An interactive 3D muscle map for iOS. Hand it a set of muscles and how hard each was worked, and it renders a body that shades those muscles, spins under your finger, and reports taps back by muscle group.
Built for Cinder, where it answers the question you actually have after a session: not did I train, but what did I actually hit.

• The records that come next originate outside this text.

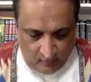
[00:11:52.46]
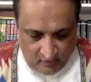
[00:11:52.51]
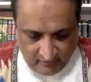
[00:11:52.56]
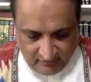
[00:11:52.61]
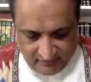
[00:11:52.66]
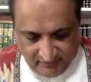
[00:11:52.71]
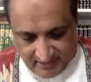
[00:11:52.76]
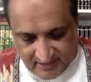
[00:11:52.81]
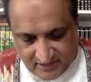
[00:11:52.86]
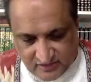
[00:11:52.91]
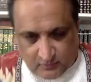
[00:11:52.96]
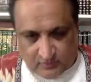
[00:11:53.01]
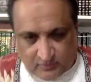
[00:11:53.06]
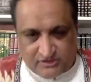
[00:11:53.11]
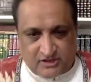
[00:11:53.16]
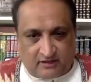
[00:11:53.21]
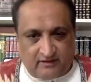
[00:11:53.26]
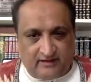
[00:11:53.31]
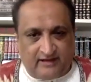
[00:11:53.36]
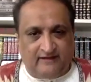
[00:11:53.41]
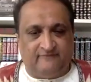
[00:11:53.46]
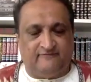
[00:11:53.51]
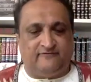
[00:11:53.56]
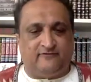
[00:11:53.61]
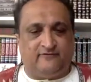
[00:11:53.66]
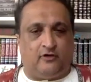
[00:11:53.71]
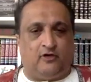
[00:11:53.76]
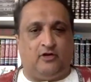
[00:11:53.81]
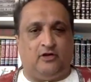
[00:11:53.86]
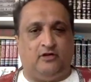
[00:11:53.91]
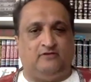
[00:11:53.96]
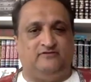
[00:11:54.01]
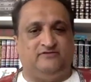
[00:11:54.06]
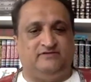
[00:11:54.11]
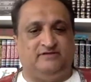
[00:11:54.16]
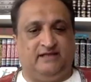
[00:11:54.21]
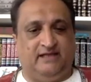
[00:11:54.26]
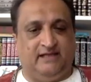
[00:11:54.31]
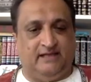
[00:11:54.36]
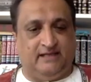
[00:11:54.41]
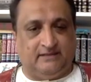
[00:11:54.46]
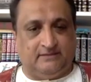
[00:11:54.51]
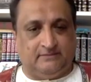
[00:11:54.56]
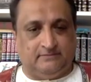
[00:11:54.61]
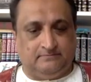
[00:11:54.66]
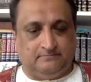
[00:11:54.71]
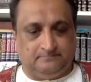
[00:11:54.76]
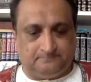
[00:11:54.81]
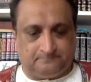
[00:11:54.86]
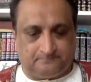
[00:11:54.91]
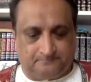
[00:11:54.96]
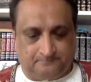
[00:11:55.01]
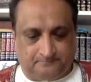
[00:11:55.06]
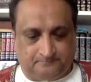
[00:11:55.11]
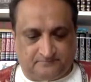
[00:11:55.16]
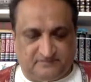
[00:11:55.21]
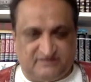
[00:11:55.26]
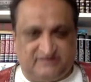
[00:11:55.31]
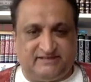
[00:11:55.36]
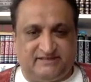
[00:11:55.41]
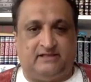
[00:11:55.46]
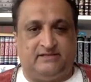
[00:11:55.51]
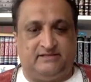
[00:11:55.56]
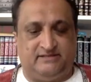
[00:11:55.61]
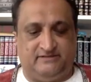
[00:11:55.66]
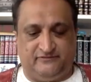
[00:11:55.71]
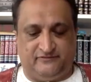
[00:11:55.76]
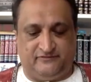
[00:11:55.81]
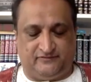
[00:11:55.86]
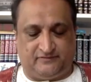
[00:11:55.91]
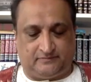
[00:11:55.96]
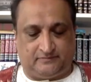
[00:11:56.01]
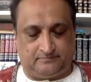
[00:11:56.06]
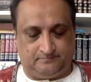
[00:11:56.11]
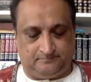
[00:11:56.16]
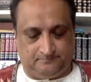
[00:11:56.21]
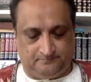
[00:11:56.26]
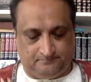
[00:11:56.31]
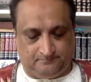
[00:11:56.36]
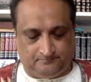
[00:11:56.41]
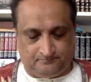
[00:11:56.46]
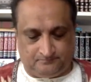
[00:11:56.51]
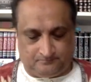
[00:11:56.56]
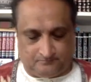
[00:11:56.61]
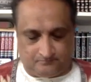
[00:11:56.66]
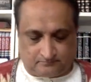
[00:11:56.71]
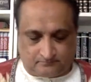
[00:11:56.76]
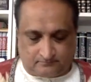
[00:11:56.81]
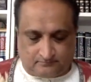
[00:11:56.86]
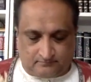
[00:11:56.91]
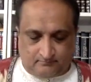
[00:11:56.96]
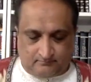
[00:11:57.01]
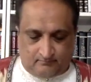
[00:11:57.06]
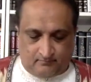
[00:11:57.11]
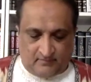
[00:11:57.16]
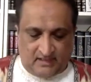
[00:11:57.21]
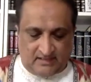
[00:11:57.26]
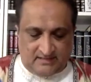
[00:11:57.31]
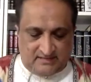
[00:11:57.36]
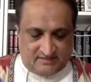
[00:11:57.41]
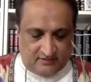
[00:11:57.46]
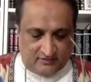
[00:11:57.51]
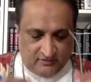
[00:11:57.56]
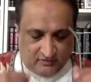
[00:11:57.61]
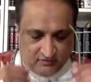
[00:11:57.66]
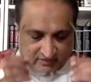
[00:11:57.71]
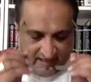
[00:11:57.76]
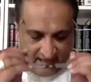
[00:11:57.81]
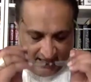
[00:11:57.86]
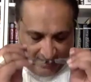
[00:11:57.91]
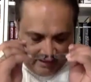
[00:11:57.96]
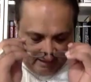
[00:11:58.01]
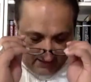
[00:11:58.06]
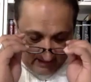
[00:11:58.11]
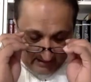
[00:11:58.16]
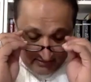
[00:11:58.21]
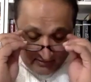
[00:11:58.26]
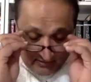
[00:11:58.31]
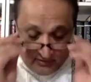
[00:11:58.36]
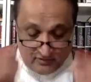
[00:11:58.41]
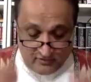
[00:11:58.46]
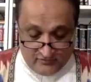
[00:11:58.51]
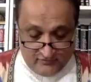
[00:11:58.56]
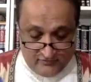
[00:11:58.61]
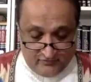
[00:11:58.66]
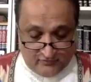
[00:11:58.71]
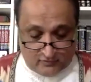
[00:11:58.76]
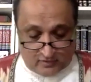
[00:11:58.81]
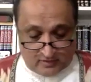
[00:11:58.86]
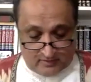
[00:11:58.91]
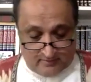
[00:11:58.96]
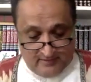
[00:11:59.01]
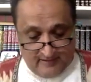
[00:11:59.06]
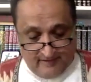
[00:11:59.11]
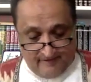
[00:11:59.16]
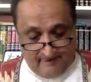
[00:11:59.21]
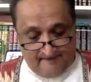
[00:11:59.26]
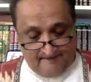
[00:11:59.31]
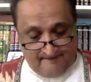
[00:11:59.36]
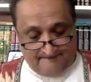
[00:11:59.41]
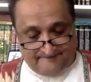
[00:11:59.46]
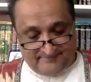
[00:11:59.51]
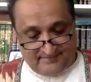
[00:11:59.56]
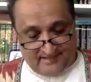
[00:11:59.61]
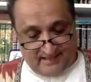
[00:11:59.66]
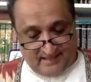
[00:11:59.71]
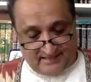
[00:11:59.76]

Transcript: things which are involved in ta'rif. And so you cannot form a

.package(url: "https://github.com/haplollc/MuscleMapKit.git", from: "1.0.0").target(name: "YourApp", dependencies: ["MuscleMapKit"])Requires iOS 17+.
import MuscleMapKit
MuscleBody3DView(
intensities: [.chest: 1.0, .frontDelts: 0.6, .triceps: 0.45]
)
.frame(height: 380)intensities is [MuscleGroup: Double] in 0…1. Anything you leave out
renders untrained, so you only pass what was worked.
MuscleBody3DView(
intensities: intensities,
onTapMuscle: { muscle in
print("tapped \(muscle.displayName)")
}
)Gestures are opt-out, because a body that spins under your finger will fight
a ScrollView for the same drag:
MuscleBody3DView(
intensities: intensities,
autoRotate: false,
interactive: false, // let the scroll view win
initialYaw: .pi / 5 // rest at a 3/4 angle
)ExerciseMuscleMap maps exercise names to the muscles they work, so you can
go straight from a logged workout to a shaded body:
let result = ExerciseMuscleMap.workoutIntensities(
exercises: [("Bench Press", 4), ("Squat", 5), ("Barbell Row", 3)]
)
MuscleBody3DView(intensities: result.intensities)Volume drives the shading: more sets on a muscle means a stronger tint.
Names are matched loosely, so "bench press", "Bench Press" and
" BENCH PRESS " all resolve to the same thing.
The table is deliberately finite, and it tells you what it couldn't place rather than guessing:
let result = ExerciseMuscleMap.workoutIntensities(
exercises: [("Bench Press", 4), ("Zercher Good Morning", 3)]
)
result.unresolved // ["Zercher Good Morning"]Resolve those however you like — a prompt, your own table, a model — and pass them back in:
ExerciseMuscleMap.workoutIntensities(
exercises: exercises,
resolved: ["Zercher Good Morning": [.hamstrings: 1.0, .lowerBack: 0.7]]
)In Cinder this fallback is a local LLM that classifies unknown names in one batched call and caches the answer forever. That model isn't part of this package — the hook is, so you can plug in whatever you already have.
Seventeen, in gym vocabulary rather than medical nomenclature, because that's how lifters log:
chest · frontDelts · sideDelts · rearDelts · biceps · triceps
forearms · traps · lats · upperBack · lowerBack · abs · obliques
glutes · quads · hamstrings · calves
Every case has a displayName fit for a label.
It's one continuous mesh, not seventeen separate props.
The MakeHuman base mesh (CC0) is morphed toward an athletic build, normalized to a fixed height and orientation, and then every vertex is classified into one of the seventeen groups using limb-axis frames. That gets baked to a compact binary blob — position, normal, muscle id, and a blend weight per vertex — which ships in the package.
At runtime SceneKit tints by muscle id. Recoloring swaps a vertex-color source and nothing else, so switching muscles costs no geometry work.
Two consequences worth knowing:
- The order of
MuscleGroup.allCasesis the mesh's id order. Reordering the enum silently repaints the body onto the wrong muscles. - Blend weights soften the seams, so neighbouring groups fade into each other instead of ending at a hard edge.
Tools/bake_body.py is the baker, kept in the repo so the mesh is
reproducible rather than a mystery binary.
The showcase in the screenshot lives in HaploUI under Muscle Map — presets, an intensity slider, and a toggle per group.
MIT for the code. The bundled mesh derives from MakeHuman's CC0 base mesh; see LICENSE.